Около десяти лет назад маме написала какая-то женщина, вопросительно-утвердительно, как на Страшном суде (мама все запомнила именно так), назвав ее имя и полузабытую девичью фамилию (после развода мама так и осталась с фамилией отца, чтобы не менять документы).
– Это же были вы? – (Она снова назвала ее имя и девичью фамилию.)
Вопрос звучал странно, как будто можно быть в прошлом кем-то иным, – но мама действительно была этим человеком. И действительно являлась кем-то иным – это была именно такая ситуация.
Женщина объяснилась: недавно она купила квартиру в старом доме в городе, где выросла мама. Квартира принадлежала государству – в ней в последние лет двадцать жила древняя, совсем ветхая старушечка, которой было девяносто с чем-то. Вековая старушечка даже не то чтобы умерла – скорее, истончилась, как паутинка, по пути в вечность превратив квартирку в чистый стерильный храмик (некоторые бабушки маниакально накапливают вещи, некоторые же, напротив, переходят на ту сторону поэтапно, вдумчиво избавляясь от материального, оставляя лишь несколько самых важных предметов, выдраивая их до нездешнего, платоновского блеска чистой звенящей идеи). Тумбочки с кружевными накрахмаленными салфеточками, пара теперь уже винтажных кресел, покрытых хрусткими лоскутными одеялами; новая хозяйка квартиры решила не выбрасывать мебель, но бумаги, безделушки, большую часть посуды и одежду сложила в большие черные пакеты для мусора, чтобы вынести на помойку.

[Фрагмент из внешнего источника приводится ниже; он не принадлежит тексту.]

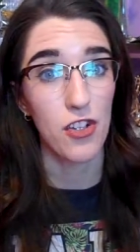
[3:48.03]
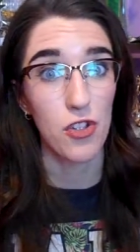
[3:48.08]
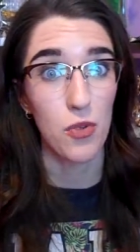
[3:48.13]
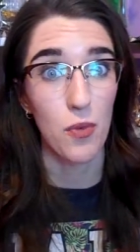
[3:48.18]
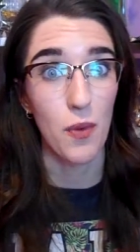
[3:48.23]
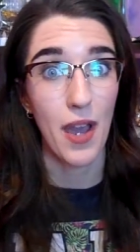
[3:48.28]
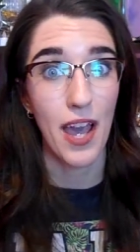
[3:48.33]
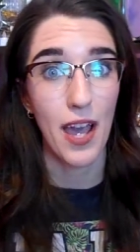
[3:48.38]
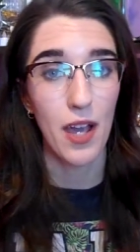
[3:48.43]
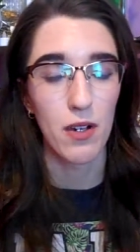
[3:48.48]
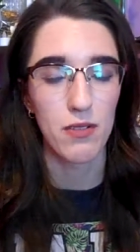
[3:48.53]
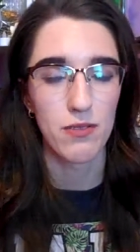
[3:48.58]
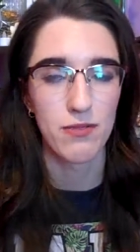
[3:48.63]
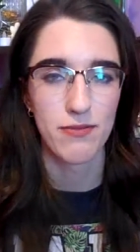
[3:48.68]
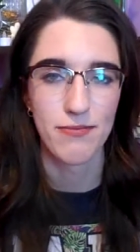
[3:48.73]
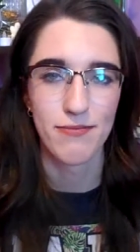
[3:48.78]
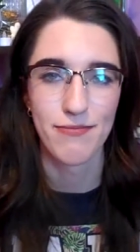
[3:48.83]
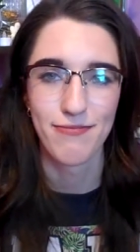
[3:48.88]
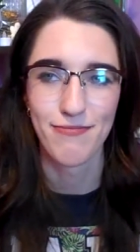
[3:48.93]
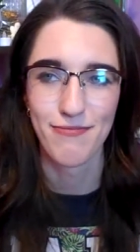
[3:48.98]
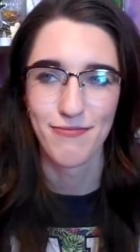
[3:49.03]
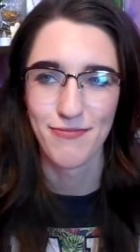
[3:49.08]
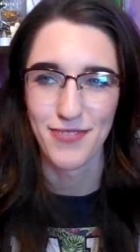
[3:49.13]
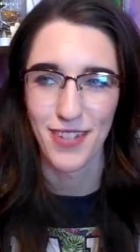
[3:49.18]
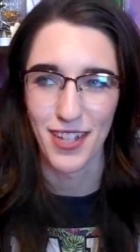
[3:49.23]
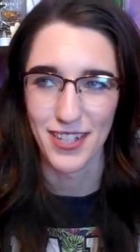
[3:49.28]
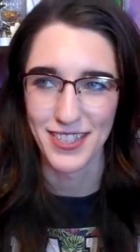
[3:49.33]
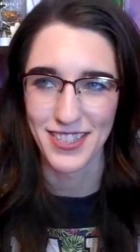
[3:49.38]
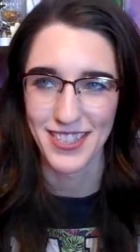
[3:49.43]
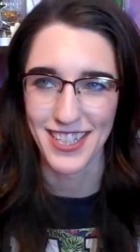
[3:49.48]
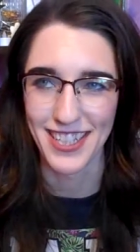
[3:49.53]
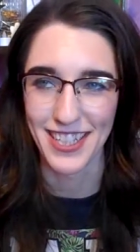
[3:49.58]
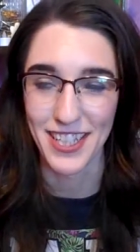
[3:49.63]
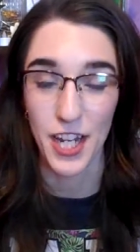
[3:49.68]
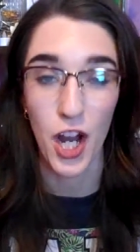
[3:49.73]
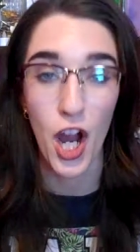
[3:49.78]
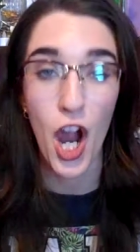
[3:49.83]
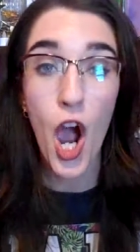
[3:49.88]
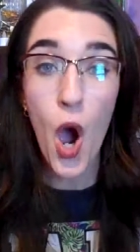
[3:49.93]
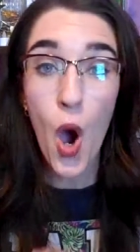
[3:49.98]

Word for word: you have, not skincare,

Шкатулку она тоже думала выбросить – выглядела она не то чтобы презентабельно, простая деревянная шкатулка-сундучок на замке, такие обычно покупали растерянные похмельные командировочные в поездках в маленькие скучные областные города: якобы местные мастера сделали, инкрустировав соломкой, – сирень, пионы, летящий аист, ненатуральная слепящая синь. Заглянула внутрь: там была увесистая пачка бумажных писем.
Женщина села читать эти письма; когда она закончила, то поняла, что уже три часа ночи. Эти письма какая-то пятнадцатилетняя девочка писала, судя по всему, сыну старушки, своему мальчику. Девочка уехала учиться в гимназию искусств в маленький скучный областной город и приезжала домой, в не менее скучный родной городок, только на выходные – чтобы видеться с этим самым сыном. Все это можно было понять из сбивчивых, счастливых понедельничных ее писем, полных обрывочных воспоминаний о выходных. Остальные дни недели были более размеренными, философскими и грустными; она старалась писать ему каждый день, но, конечно, некоторые дни пропускала. Старушка хранила письма больше сорока лет – судя по датам, идеальным круглым почерком начертанным на каждом. Постепенно переезжая в небытие, она избавилась почти от всех материальных носителей памяти – даже фотографий в квартире не было, – но письма она хранила и наверняка перечитывала.
Родственников у нее не было: как сказали соседи, сын, которому каждый день писала эта пятнадцатилетняя девочка, давно умер. Старушка также хранила младенческие распашонки этого сына, первую пеленочку и первые ботиночки – все это лежало в плотном пакете рядом со шкатулкой. Распашонки и пеленочка мигом отправились в мусорный бак к прочим вещам, но с письмами ситуация была другая.